# THE DATA
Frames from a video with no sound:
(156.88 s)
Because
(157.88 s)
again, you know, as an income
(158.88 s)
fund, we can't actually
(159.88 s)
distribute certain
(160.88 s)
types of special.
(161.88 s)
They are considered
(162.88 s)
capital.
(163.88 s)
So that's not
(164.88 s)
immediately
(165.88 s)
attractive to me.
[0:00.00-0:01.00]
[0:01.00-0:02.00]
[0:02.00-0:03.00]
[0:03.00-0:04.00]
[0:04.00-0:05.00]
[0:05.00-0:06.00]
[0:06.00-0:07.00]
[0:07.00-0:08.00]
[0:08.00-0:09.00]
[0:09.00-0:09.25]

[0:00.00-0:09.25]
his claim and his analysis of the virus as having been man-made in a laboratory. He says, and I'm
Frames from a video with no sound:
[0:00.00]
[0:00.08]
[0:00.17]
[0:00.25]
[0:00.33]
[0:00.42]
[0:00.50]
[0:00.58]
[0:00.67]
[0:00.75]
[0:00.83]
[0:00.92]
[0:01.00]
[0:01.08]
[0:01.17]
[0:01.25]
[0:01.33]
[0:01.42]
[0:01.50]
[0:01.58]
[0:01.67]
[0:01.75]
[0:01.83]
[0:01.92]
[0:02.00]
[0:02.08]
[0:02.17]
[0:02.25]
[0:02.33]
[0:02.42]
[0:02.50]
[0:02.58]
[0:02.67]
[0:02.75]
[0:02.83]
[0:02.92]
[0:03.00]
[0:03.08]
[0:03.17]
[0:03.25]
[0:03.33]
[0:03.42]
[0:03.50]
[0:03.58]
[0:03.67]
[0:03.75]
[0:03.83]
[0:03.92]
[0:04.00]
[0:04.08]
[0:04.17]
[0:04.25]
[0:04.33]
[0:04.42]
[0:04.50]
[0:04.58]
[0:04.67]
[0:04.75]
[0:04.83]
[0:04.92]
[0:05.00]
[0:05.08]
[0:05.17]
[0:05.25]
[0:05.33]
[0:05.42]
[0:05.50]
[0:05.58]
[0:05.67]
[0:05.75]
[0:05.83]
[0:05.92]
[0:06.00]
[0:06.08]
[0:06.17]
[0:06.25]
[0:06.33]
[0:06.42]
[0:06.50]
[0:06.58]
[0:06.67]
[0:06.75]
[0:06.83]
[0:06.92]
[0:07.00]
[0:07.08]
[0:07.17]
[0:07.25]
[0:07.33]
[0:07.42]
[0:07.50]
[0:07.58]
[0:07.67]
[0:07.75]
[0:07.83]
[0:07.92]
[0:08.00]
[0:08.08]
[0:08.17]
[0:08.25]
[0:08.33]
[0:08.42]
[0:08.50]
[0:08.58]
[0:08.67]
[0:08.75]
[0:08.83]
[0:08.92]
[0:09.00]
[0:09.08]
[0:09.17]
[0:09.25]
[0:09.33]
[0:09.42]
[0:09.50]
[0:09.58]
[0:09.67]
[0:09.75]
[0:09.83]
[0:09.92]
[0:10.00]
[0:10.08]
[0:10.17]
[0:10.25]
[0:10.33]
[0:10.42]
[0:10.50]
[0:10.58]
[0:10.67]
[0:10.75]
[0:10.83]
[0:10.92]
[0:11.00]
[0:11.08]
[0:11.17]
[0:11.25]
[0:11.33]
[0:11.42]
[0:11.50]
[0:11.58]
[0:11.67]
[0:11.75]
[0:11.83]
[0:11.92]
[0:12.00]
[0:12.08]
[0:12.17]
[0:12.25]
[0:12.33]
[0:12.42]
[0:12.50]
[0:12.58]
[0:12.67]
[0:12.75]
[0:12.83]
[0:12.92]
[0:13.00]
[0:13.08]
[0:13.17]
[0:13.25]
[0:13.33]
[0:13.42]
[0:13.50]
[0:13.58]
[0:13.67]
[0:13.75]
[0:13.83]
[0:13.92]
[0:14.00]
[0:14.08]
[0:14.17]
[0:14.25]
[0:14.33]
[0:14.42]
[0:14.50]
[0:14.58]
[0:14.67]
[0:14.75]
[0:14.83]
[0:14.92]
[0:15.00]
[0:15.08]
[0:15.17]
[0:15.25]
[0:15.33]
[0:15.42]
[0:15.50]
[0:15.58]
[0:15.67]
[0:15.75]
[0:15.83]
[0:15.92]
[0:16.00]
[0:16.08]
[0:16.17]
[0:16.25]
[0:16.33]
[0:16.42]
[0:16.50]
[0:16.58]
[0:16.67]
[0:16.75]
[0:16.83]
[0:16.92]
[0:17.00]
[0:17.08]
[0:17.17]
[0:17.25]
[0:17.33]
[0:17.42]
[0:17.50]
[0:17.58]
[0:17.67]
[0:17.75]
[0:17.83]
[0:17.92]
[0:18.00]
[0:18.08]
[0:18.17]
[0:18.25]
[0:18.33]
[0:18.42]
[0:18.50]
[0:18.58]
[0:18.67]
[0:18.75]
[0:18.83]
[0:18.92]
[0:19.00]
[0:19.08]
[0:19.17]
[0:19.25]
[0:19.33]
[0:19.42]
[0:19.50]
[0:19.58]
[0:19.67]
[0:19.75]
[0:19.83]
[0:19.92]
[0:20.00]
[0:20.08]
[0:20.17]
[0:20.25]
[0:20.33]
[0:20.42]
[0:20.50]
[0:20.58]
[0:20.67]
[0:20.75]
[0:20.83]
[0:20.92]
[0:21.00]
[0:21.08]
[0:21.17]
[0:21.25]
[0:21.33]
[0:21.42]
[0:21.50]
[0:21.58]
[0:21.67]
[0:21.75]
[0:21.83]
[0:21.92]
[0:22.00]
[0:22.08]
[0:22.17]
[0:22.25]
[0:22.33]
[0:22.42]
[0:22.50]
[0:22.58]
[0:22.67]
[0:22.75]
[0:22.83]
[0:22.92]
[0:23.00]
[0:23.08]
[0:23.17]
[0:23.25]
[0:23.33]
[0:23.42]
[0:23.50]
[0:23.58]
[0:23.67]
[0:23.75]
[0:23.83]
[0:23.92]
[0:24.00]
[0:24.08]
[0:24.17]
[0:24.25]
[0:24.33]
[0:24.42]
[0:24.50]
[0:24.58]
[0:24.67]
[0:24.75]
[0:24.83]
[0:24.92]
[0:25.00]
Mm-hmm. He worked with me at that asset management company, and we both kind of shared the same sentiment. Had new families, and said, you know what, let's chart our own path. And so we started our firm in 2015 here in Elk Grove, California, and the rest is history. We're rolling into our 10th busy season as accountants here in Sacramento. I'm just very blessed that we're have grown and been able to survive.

# TASK INSTRUCTIONS
All of the entries above need to be set down again exactly.

# ANSWER TO THIS PROBLEM
Frames from a video with no sound:
(156.88 s)
Because
(157.88 s)
again, you know, as an income
(158.88 s)
fund, we can't actually
(159.88 s)
distribute certain
(160.88 s)
types of special.
(161.88 s)
They are considered
(162.88 s)
capital.
(163.88 s)
So that's not
(164.88 s)
immediately
(165.88 s)
attractive to me.
[0:00.00-0:01.00]
[0:01.00-0:02.00]
[0:02.00-0:03.00]
[0:03.00-0:04.00]
[0:04.00-0:05.00]
[0:05.00-0:06.00]
[0:06.00-0:07.00]
[0:07.00-0:08.00]
[0:08.00-0:09.00]
[0:09.00-0:09.25]

[0:00.00-0:09.25]
his claim and his analysis of the virus as having been man-made in a laboratory. He says, and I'm
Frames from a video with no sound:
[0:00.00]
[0:00.08]
[0:00.17]
[0:00.25]
[0:00.33]
[0:00.42]
[0:00.50]
[0:00.58]
[0:00.67]
[0:00.75]
[0:00.83]
[0:00.92]
[0:01.00]
[0:01.08]
[0:01.17]
[0:01.25]
[0:01.33]
[0:01.42]
[0:01.50]
[0:01.58]
[0:01.67]
[0:01.75]
[0:01.83]
[0:01.92]
[0:02.00]
[0:02.08]
[0:02.17]
[0:02.25]
[0:02.33]
[0:02.42]
[0:02.50]
[0:02.58]
[0:02.67]
[0:02.75]
[0:02.83]
[0:02.92]
[0:03.00]
[0:03.08]
[0:03.17]
[0:03.25]
[0:03.33]
[0:03.42]
[0:03.50]
[0:03.58]
[0:03.67]
[0:03.75]
[0:03.83]
[0:03.92]
[0:04.00]
[0:04.08]
[0:04.17]
[0:04.25]
[0:04.33]
[0:04.42]
[0:04.50]
[0:04.58]
[0:04.67]
[0:04.75]
[0:04.83]
[0:04.92]
[0:05.00]
[0:05.08]
[0:05.17]
[0:05.25]
[0:05.33]
[0:05.42]
[0:05.50]
[0:05.58]
[0:05.67]
[0:05.75]
[0:05.83]
[0:05.92]
[0:06.00]
[0:06.08]
[0:06.17]
[0:06.25]
[0:06.33]
[0:06.42]
[0:06.50]
[0:06.58]
[0:06.67]
[0:06.75]
[0:06.83]
[0:06.92]
[0:07.00]
[0:07.08]
[0:07.17]
[0:07.25]
[0:07.33]
[0:07.42]
[0:07.50]
[0:07.58]
[0:07.67]
[0:07.75]
[0:07.83]
[0:07.92]
[0:08.00]
[0:08.08]
[0:08.17]
[0:08.25]
[0:08.33]
[0:08.42]
[0:08.50]
[0:08.58]
[0:08.67]
[0:08.75]
[0:08.83]
[0:08.92]
[0:09.00]
[0:09.08]
[0:09.17]
[0:09.25]
[0:09.33]
[0:09.42]
[0:09.50]
[0:09.58]
[0:09.67]
[0:09.75]
[0:09.83]
[0:09.92]
[0:10.00]
[0:10.08]
[0:10.17]
[0:10.25]
[0:10.33]
[0:10.42]
[0:10.50]
[0:10.58]
[0:10.67]
[0:10.75]
[0:10.83]
[0:10.92]
[0:11.00]
[0:11.08]
[0:11.17]
[0:11.25]
[0:11.33]
[0:11.42]
[0:11.50]
[0:11.58]
[0:11.67]
[0:11.75]
[0:11.83]
[0:11.92]
[0:12.00]
[0:12.08]
[0:12.17]
[0:12.25]
[0:12.33]
[0:12.42]
[0:12.50]
[0:12.58]
[0:12.67]
[0:12.75]
[0:12.83]
[0:12.92]
[0:13.00]
[0:13.08]
[0:13.17]
[0:13.25]
[0:13.33]
[0:13.42]
[0:13.50]
[0:13.58]
[0:13.67]
[0:13.75]
[0:13.83]
[0:13.92]
[0:14.00]
[0:14.08]
[0:14.17]
[0:14.25]
[0:14.33]
[0:14.42]
[0:14.50]
[0:14.58]
[0:14.67]
[0:14.75]
[0:14.83]
[0:14.92]
[0:15.00]
[0:15.08]
[0:15.17]
[0:15.25]
[0:15.33]
[0:15.42]
[0:15.50]
[0:15.58]
[0:15.67]
[0:15.75]
[0:15.83]
[0:15.92]
[0:16.00]
[0:16.08]
[0:16.17]
[0:16.25]
[0:16.33]
[0:16.42]
[0:16.50]
[0:16.58]
[0:16.67]
[0:16.75]
[0:16.83]
[0:16.92]
[0:17.00]
[0:17.08]
[0:17.17]
[0:17.25]
[0:17.33]
[0:17.42]
[0:17.50]
[0:17.58]
[0:17.67]
[0:17.75]
[0:17.83]
[0:17.92]
[0:18.00]
[0:18.08]
[0:18.17]
[0:18.25]
[0:18.33]
[0:18.42]
[0:18.50]
[0:18.58]
[0:18.67]
[0:18.75]
[0:18.83]
[0:18.92]
[0:19.00]
[0:19.08]
[0:19.17]
[0:19.25]
[0:19.33]
[0:19.42]
[0:19.50]
[0:19.58]
[0:19.67]
[0:19.75]
[0:19.83]
[0:19.92]
[0:20.00]
[0:20.08]
[0:20.17]
[0:20.25]
[0:20.33]
[0:20.42]
[0:20.50]
[0:20.58]
[0:20.67]
[0:20.75]
[0:20.83]
[0:20.92]
[0:21.00]
[0:21.08]
[0:21.17]
[0:21.25]
[0:21.33]
[0:21.42]
[0:21.50]
[0:21.58]
[0:21.67]
[0:21.75]
[0:21.83]
[0:21.92]
[0:22.00]
[0:22.08]
[0:22.17]
[0:22.25]
[0:22.33]
[0:22.42]
[0:22.50]
[0:22.58]
[0:22.67]
[0:22.75]
[0:22.83]
[0:22.92]
[0:23.00]
[0:23.08]
[0:23.17]
[0:23.25]
[0:23.33]
[0:23.42]
[0:23.50]
[0:23.58]
[0:23.67]
[0:23.75]
[0:23.83]
[0:23.92]
[0:24.00]
[0:24.08]
[0:24.17]
[0:24.25]
[0:24.33]
[0:24.42]
[0:24.50]
[0:24.58]
[0:24.67]
[0:24.75]
[0:24.83]
[0:24.92]
[0:25.00]
Mm-hmm. He worked with me at that asset management company, and we both kind of shared the same sentiment. Had new families, and said, you know what, let's chart our own path. And so we started our firm in 2015 here in Elk Grove, California, and the rest is history. We're rolling into our 10th busy season as accountants here in Sacramento. I'm just very blessed that we're have grown and been able to survive.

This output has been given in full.